CLERK, GEORGE EDWARD, journaliste, né le 18 mars 1815 à Penicuik House, près de Penicuik, comté d’Édimbourg, en Écosse, fils de sir George Clerk, sixième baronnet de Penicuik, et de Marie Law, décédé le 26 septembre 1875 à Montréal.
George Edward Clerk naquit d’une famille écossaise aristocratique mais pauvre à Penicuik House, château que ravagea un incendie en 1899. Son père était le sixième titulaire de la baronnie de Penicuik, acquise en 1646 par la famille Clerk, qui s’était distinguée par son attachement à la cause de Marie Stuart. George Clerk, né en 1787, avait épousé en août 1810 Marie, fille de Ewan Law, qui lui donna huit fils et quatre filles.
George Edward était le second de ses fils. Il étudia à Eton, puis grâce à un appui politique entra comme aspirant dans la marine royale, ce qui lui donna l’occasion de naviguer le long de la côte ouest de l’Afrique et d’assister à maintes péripéties du trafic des esclaves. Au début des années 1830, il fit également partie de l’équipage du navire de guerre mis à la disposition de sir Walter Scott pour une croisière en Méditerranée.
La politique l’avait fait entrer dans la marine, c’est aussi la politique qui l’en fit sortir au bout de deux ans, un changement de ministère étant survenu dans l’intervalle. L’un des débouchés qui s’offraient à un jeune aristocrate écossais se fermait donc devant lui. Restaient l’armée et l’Église, mais ni l’une ni l’autre n’exerçaient suffisamment d’attraits sur un jeune homme qu’exaltait la vie aventureuse. Il résolut donc de s’expatrier en Australie où, pendant 14 ans, il se fit éleveur de moutons. Une affection des yeux, causée par la réverbération intense de la lumière solaire sur un sol sec et sablonneux, l’obligea à revenir en Écosse.
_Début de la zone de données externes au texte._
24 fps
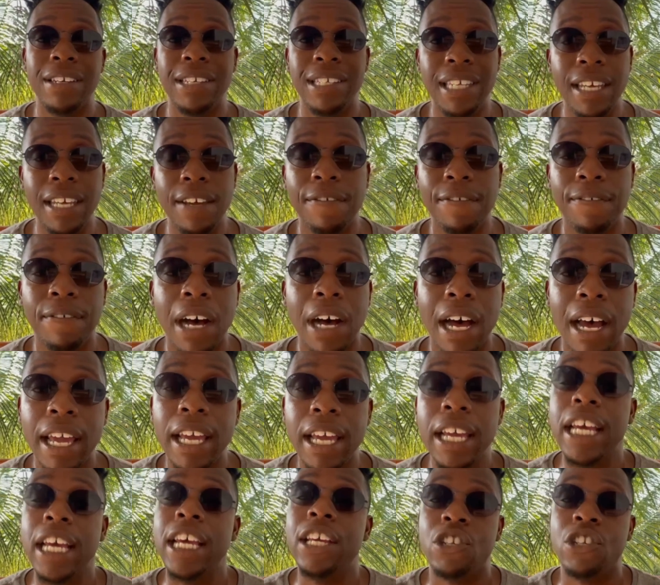DeFi,
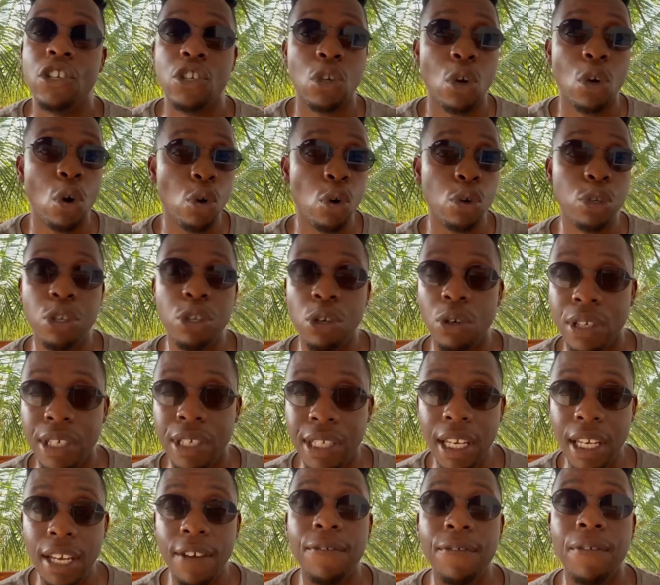just go to
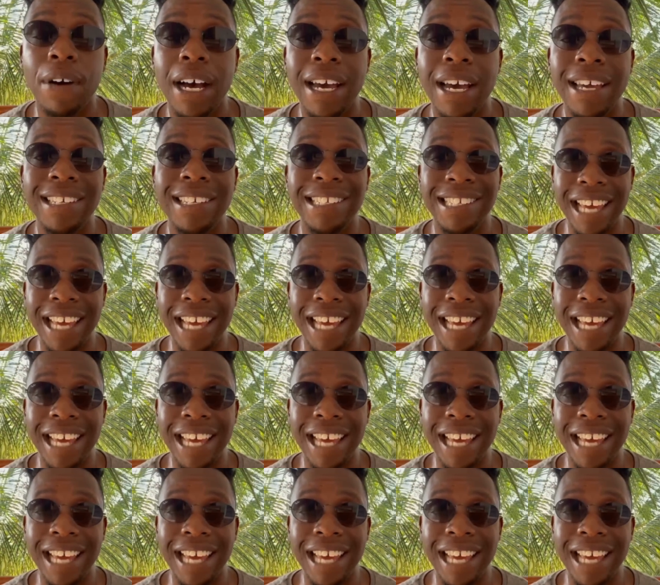DeFi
Entre-temps un événement important s’était produit dans sa vie : il s’était converti au catholicisme à la lecture d’un ouvrage de Nicholas Patrick Stephen Wiseman. Jusque-là assez indifférent au fait religieux, il n’aspira plus désormais qu’à conformer le plus exactement possible sa vie aux exigences du credo auquel il avait une fois adhéré d’un seul élan de son esprit et de son cœur.
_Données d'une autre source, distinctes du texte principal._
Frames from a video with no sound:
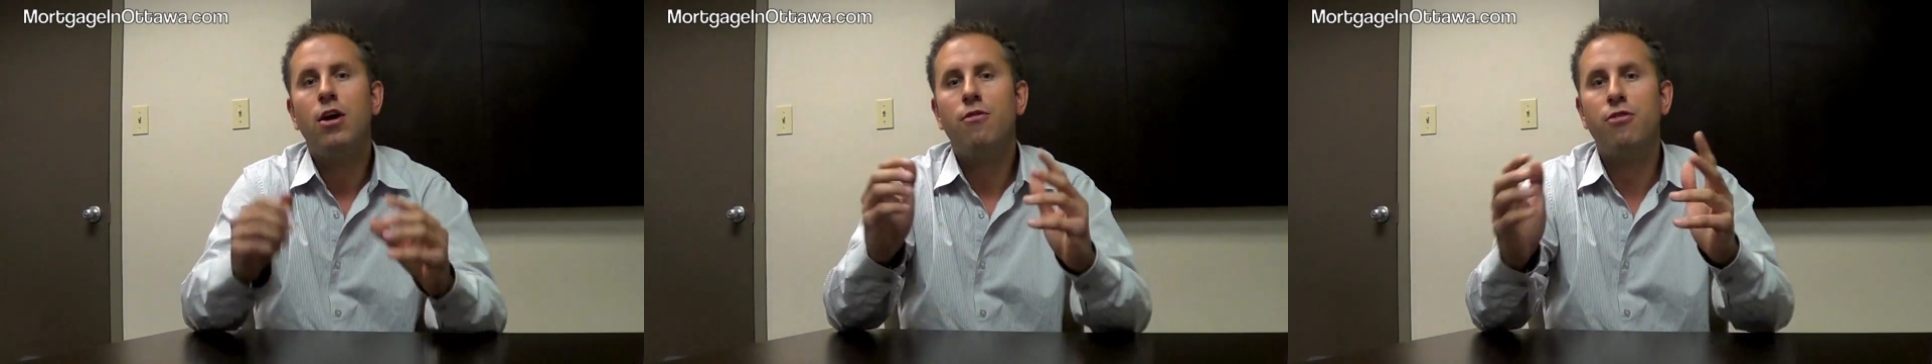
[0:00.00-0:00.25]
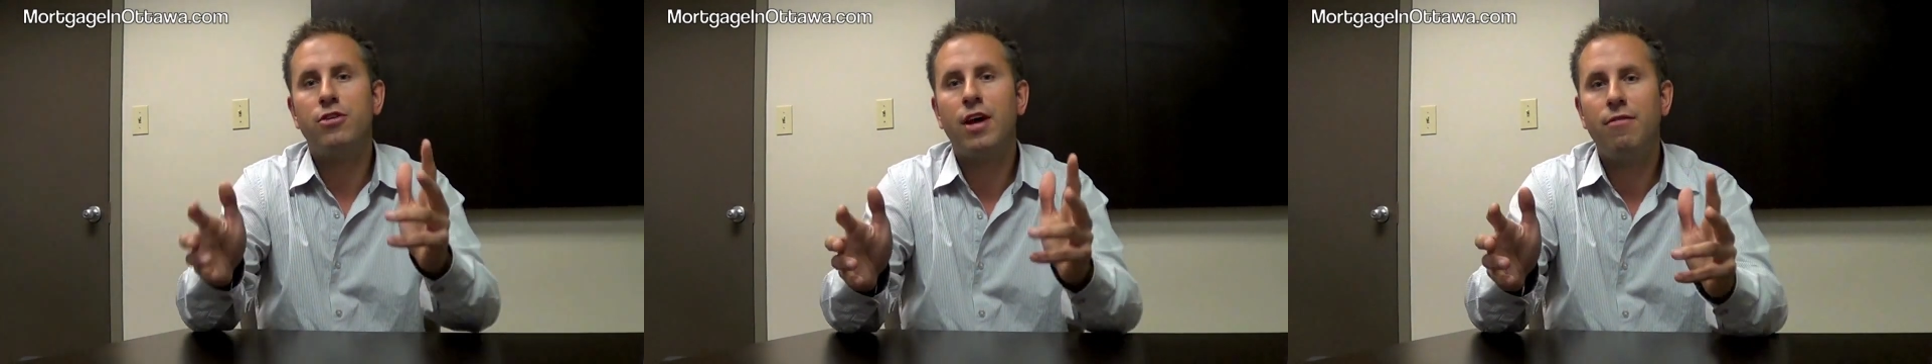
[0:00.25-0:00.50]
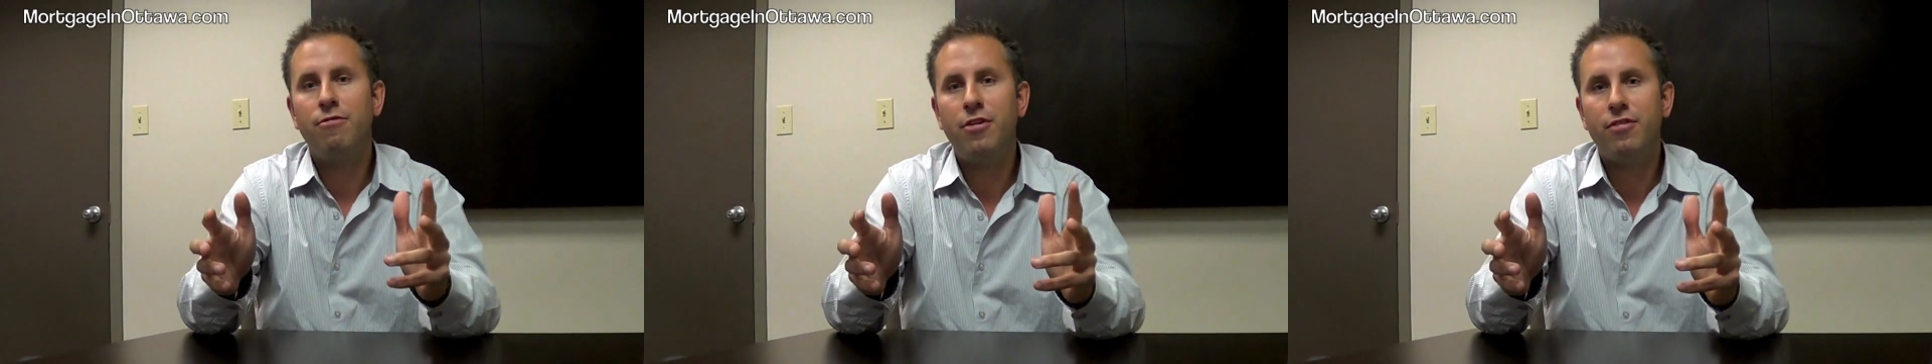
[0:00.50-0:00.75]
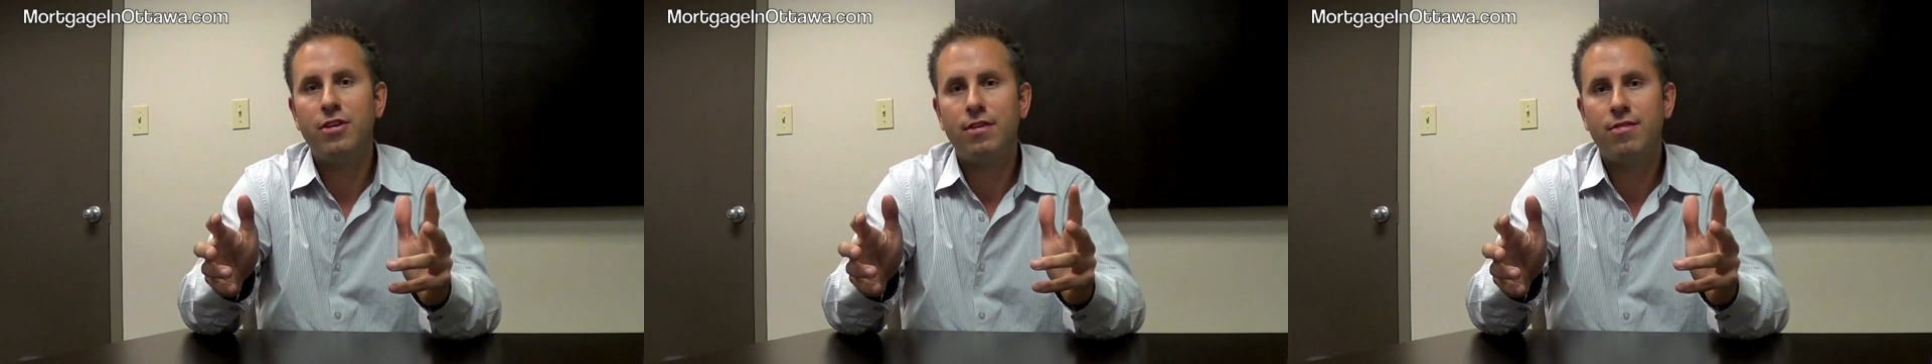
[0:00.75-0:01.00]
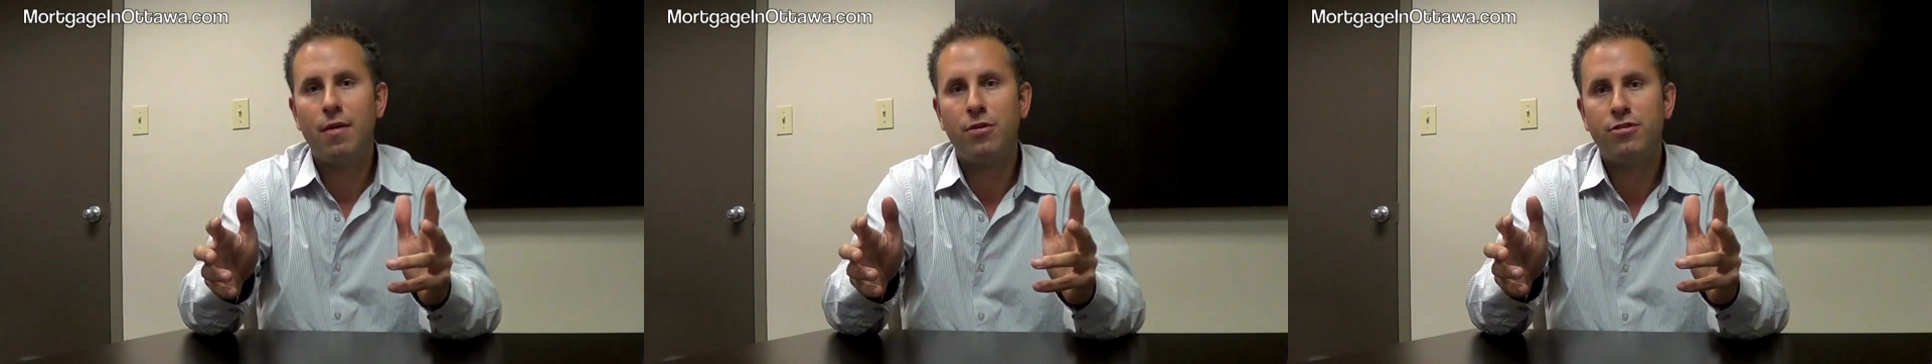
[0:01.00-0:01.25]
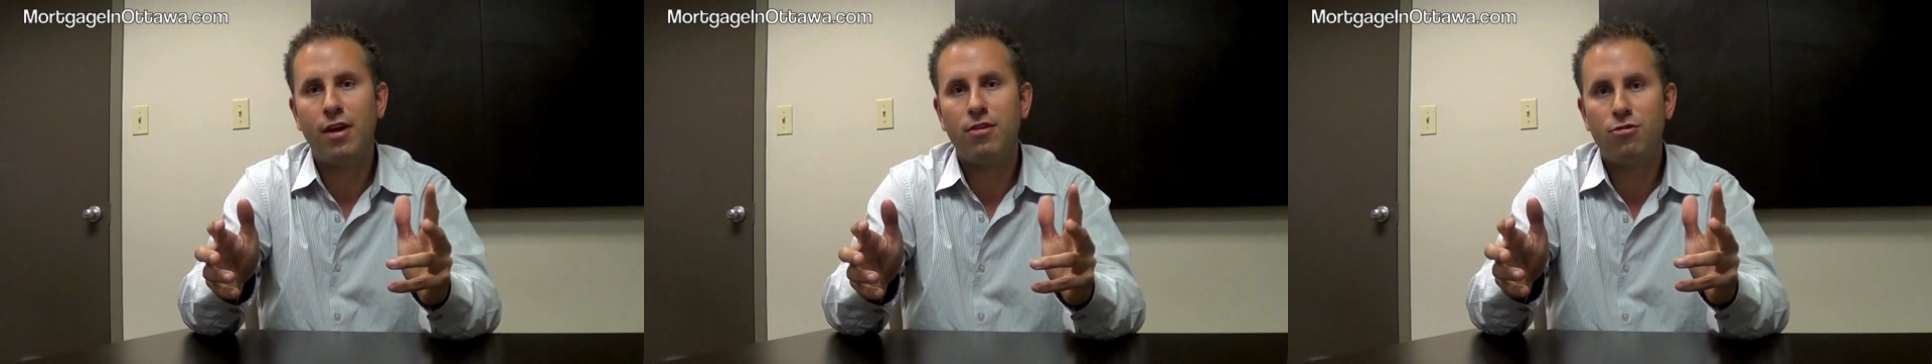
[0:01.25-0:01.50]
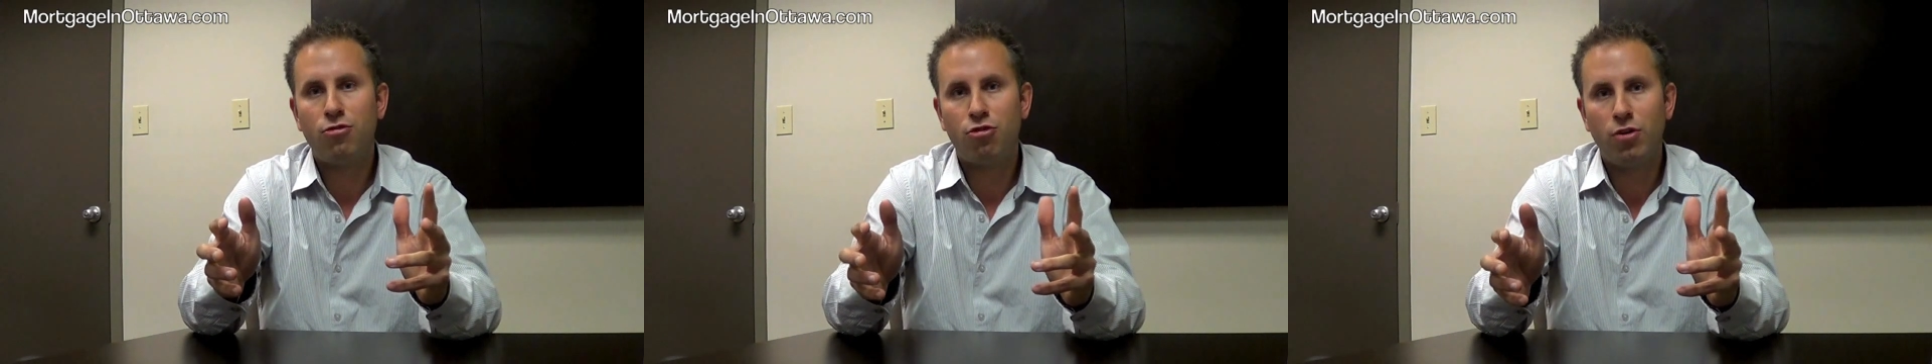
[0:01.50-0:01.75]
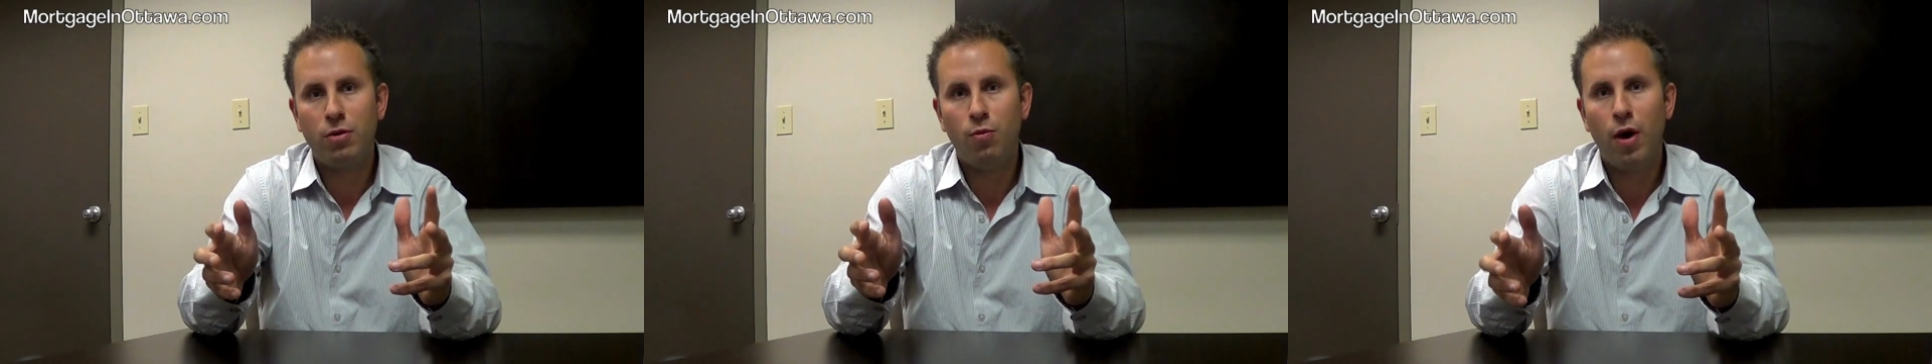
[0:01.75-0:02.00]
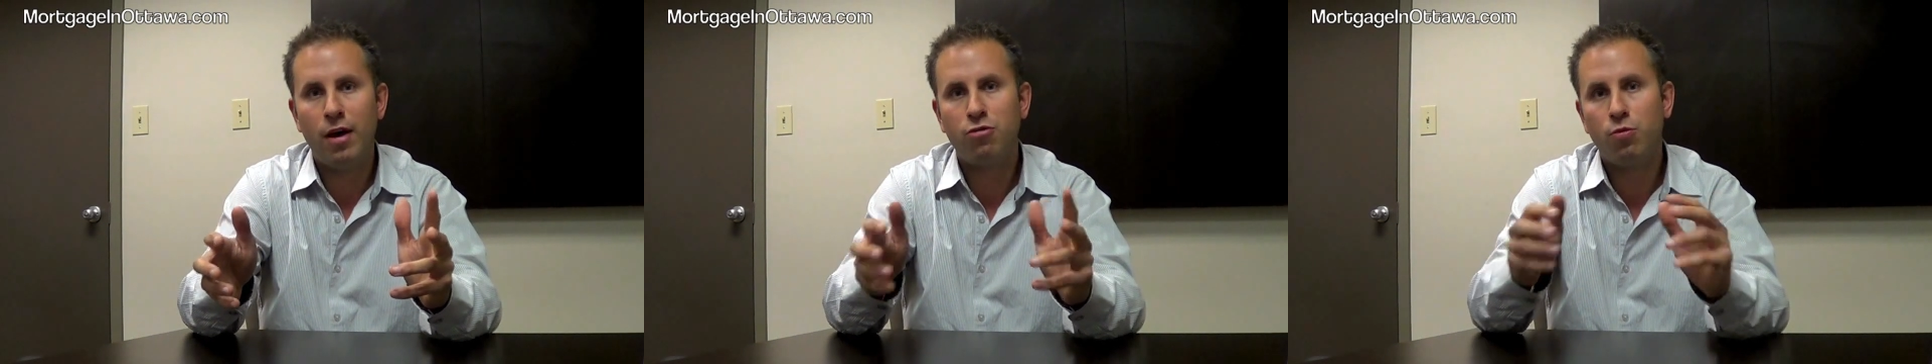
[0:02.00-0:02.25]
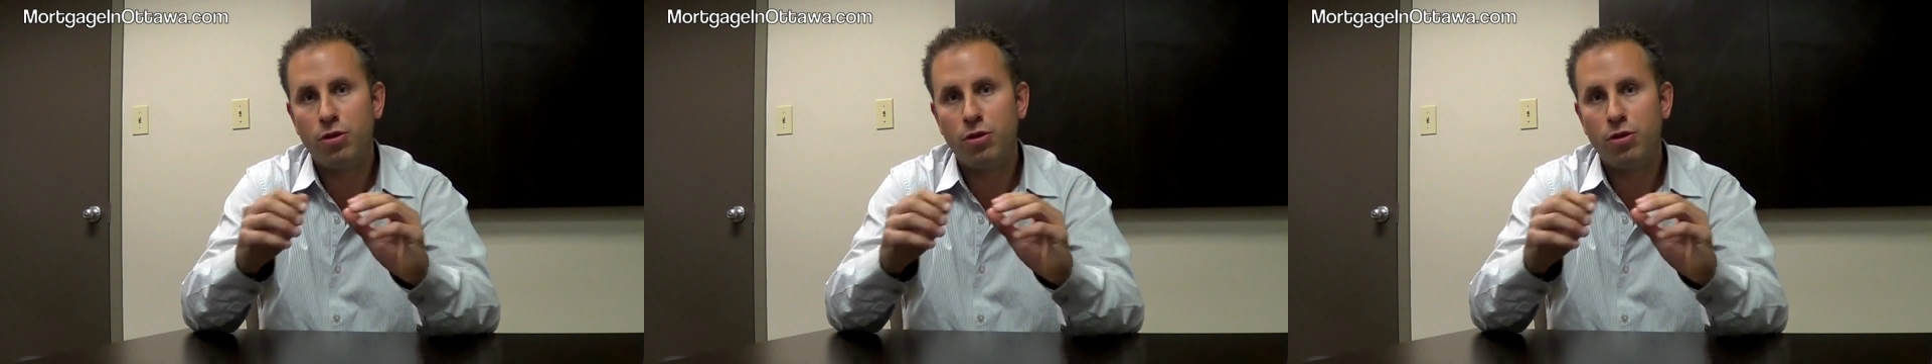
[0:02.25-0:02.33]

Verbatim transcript: for 1050 Somerset Street West,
C’est en route pour un second séjour en Australie qu’il arrivait à Montréal le 7 octobre 1847, dans l’intention de n’y faire qu’une courte halte ; mais une attaque de fièvre rhumatismale provoquée par une température humide lui fit d’abord prolonger son séjour ; puis l’amour conjugal et paternel – il épousait Marie-Louise-Élisabeth Dupuis à Laprairie, le 27 novembre 1849 – conféra à ce nomade une sédentarité exemplaire, en l’enracinant pour le reste de son existence dans la métropole canadienne.
Pour vivre, il tâta d’abord du notariat. Il entra alors en relations avec Mgr Ignace Bourget* et l’abbé Joseph La Rocque*, rédacteur des Mélanges religieux. Grâce à eux il eut accès à la bibliothèque de l’évêché, ce qui lui permit d’établir les assises de cette culture philosophique et théologique qui devait assurer le succès et l’autorité du journaliste.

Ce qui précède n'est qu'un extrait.